The environment variable ORPHHCA_DATA
toward PATH.ini
need to be set up.
export ORPHHCA_DATA=`pwd`
The following executable should be installed on your computer and present in
the PATH.ini
file:
- hhsearch, binary from the hhpred package
- hhblits, binary from the hhpred package
- hhmaker, binary from the hhpred package
- reformat.pl, script from the hhpred package
- hmmscan, binary from the HMMER package
- hmmbuild, binary from the HMMER package
- hmmpress, binary from the HMMER package
An example of PATH.ini
can be found here.
Install¶
The easiest way to install OrphHCA is to use pip:
pip install orphHCA --user
You can also clone the sources from git and install locally:
git clone ssh://git@ebbgit.uni-muenster.de:62246/tbitardfeildel/orphhca.git
cd orphhca.git*
python setup.py install --user
alternatively you can download the sources as a zip:
http://www.bornberglab.org/pages/orphhca/
http://ebbgit.uni-muenster.de/tbitardfeildel/orphhca/
Read the Tutorial for a quick start on how to use OrphHCA!
Tutorial¶
Quick description¶
A more complete description of the method can be found in the Introduction.

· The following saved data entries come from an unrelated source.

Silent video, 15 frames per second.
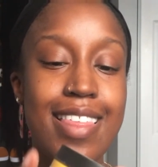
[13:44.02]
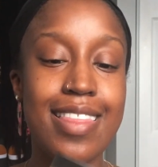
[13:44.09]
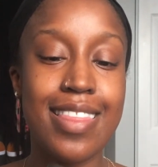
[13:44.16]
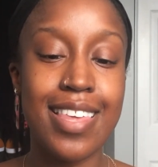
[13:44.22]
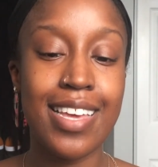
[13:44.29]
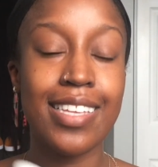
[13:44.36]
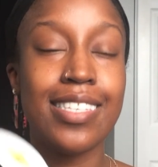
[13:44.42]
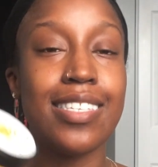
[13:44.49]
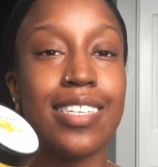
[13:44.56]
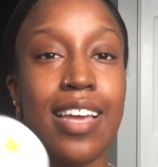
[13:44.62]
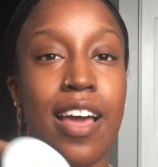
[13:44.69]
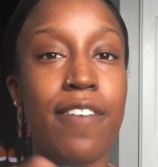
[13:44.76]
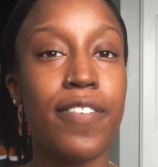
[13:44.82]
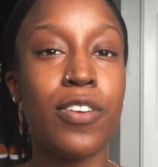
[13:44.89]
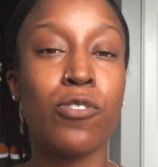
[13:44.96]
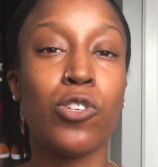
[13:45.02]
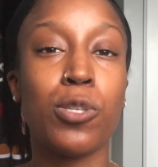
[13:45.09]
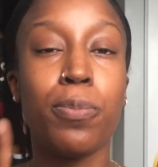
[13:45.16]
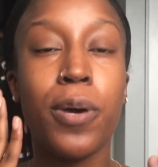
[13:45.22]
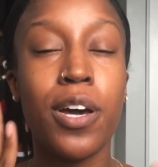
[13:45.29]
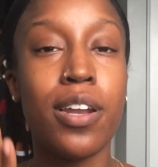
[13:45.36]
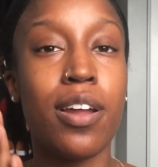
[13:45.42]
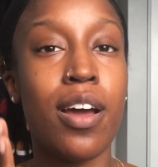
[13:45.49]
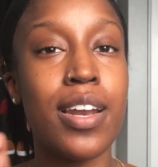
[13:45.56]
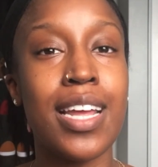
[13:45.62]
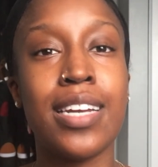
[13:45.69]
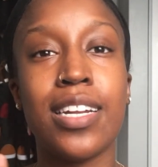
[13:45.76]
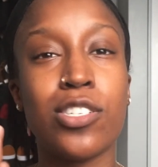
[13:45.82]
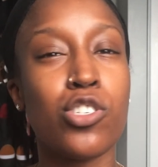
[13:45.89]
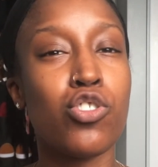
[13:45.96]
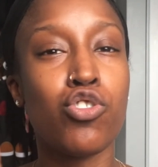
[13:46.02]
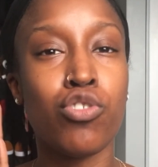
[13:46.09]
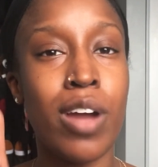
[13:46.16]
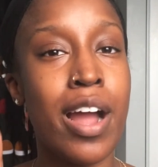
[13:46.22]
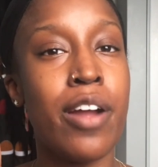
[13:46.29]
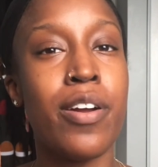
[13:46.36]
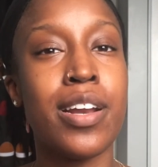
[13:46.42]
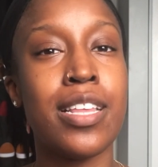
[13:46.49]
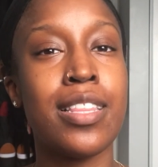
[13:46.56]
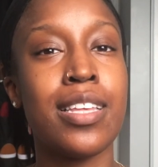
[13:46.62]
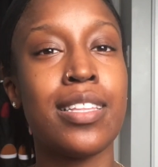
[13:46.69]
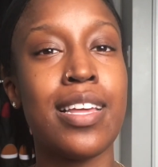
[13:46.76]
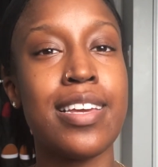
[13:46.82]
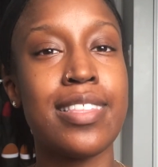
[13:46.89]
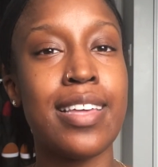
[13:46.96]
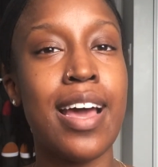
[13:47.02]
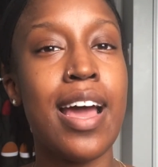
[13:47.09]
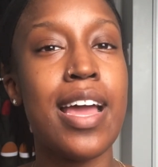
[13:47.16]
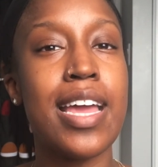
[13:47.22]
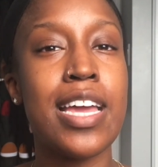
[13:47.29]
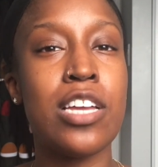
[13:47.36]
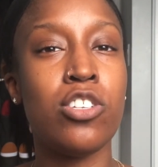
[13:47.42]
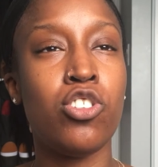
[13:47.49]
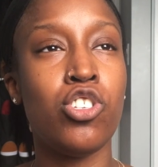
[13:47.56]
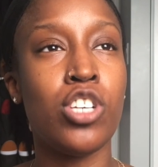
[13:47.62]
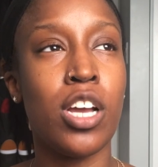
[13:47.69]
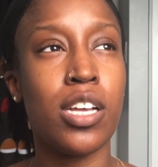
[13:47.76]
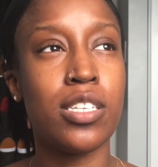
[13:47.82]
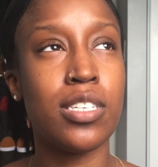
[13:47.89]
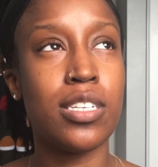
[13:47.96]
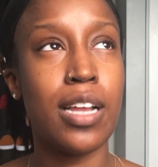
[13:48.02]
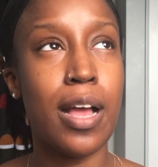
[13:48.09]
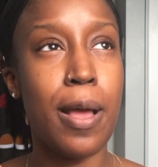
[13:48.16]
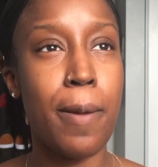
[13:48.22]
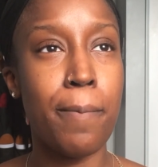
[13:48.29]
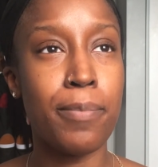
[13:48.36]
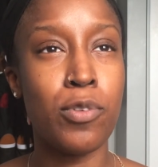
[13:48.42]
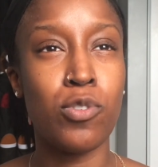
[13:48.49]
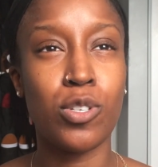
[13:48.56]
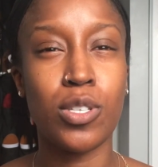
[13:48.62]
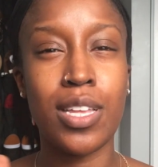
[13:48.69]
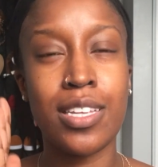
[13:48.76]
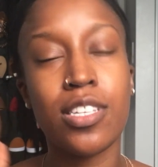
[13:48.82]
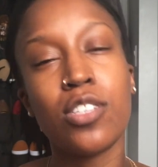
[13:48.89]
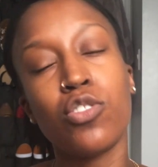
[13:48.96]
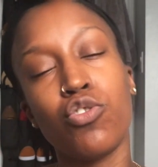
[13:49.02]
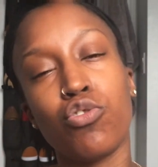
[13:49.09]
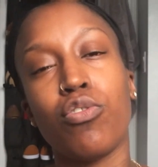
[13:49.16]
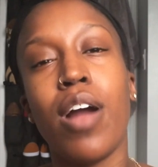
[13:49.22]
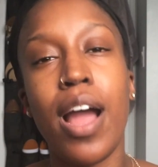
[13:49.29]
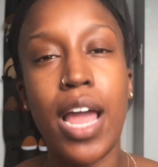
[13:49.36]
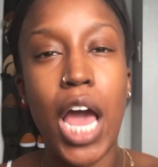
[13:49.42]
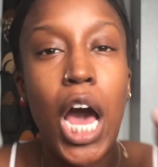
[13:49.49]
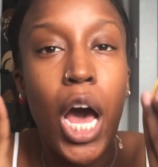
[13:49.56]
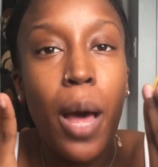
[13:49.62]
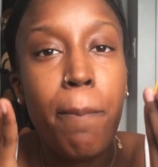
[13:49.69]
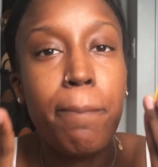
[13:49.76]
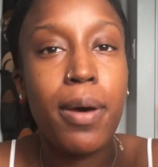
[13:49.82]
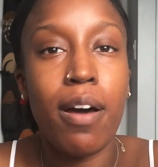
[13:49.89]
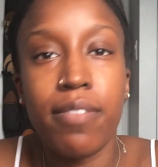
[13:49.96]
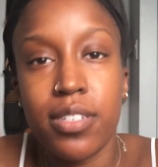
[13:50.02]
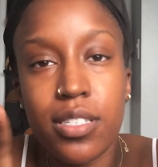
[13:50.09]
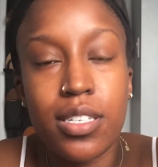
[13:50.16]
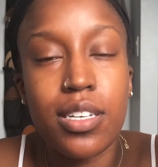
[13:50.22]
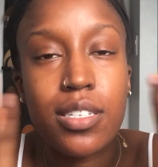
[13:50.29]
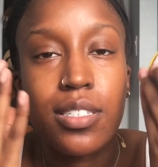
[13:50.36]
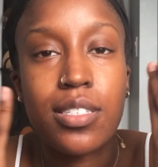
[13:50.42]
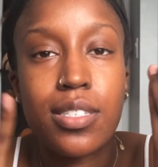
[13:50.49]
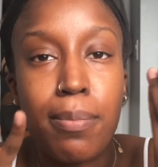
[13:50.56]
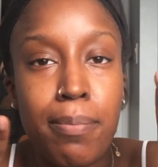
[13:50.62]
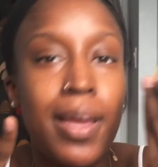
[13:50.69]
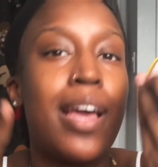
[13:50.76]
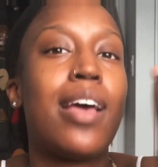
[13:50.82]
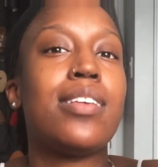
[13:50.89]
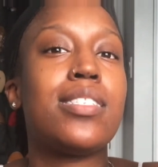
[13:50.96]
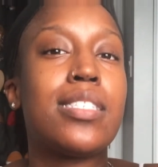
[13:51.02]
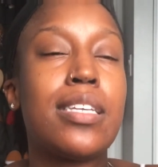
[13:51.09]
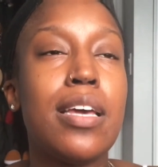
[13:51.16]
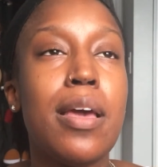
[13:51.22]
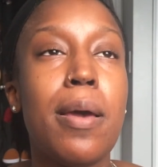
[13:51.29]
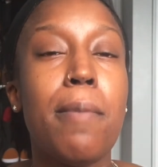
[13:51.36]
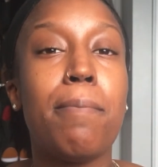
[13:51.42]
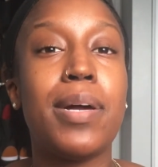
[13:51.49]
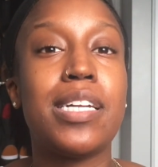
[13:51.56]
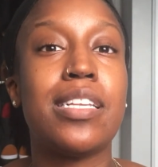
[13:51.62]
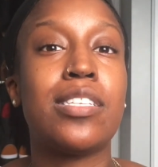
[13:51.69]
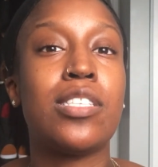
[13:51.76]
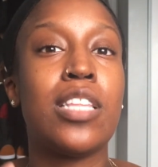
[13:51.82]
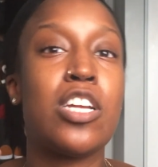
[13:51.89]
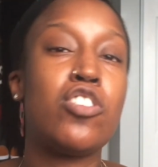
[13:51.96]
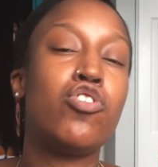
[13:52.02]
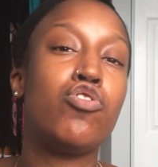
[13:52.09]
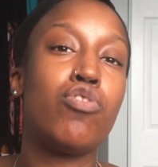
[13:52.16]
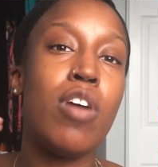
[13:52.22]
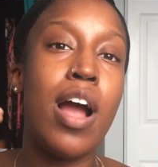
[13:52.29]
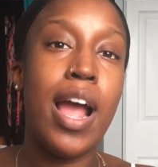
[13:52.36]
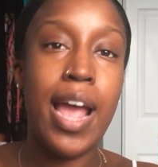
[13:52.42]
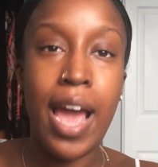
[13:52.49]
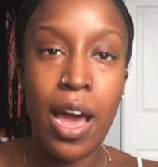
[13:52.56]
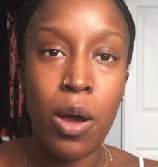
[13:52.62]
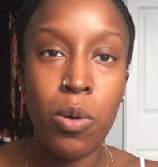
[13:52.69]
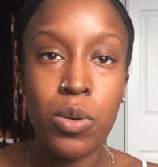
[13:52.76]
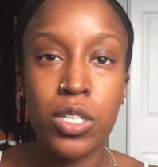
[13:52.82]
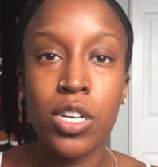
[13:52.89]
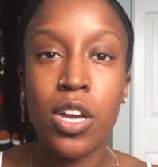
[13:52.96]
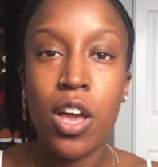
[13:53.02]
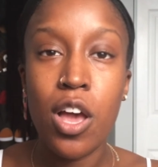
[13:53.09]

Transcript: This stuff you just put on. It doesn't dry or anything like that. It just it doesn't dry up, obviously, because it's a mask, but it doesn't, like, dry out.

OrphHCA is designed to detect conserved hydrophobic segments (called HCA-segments) on multiple sequence alignment (MSA).
The input of OrphHCA is a MSA fasta file. OrphHCA is actually distributed as two scripts. The main script orphHCA and an utilitary script filterOrphHCA.
The orphHCA script performs the external domain annotation and the HCA-segments search. Then, it selects the segments corresponding to domains based on their overlaps and their conservation in the MSA. Finally, the script produces a flat file with the domain positions and an hmm database file built with hmmbuild.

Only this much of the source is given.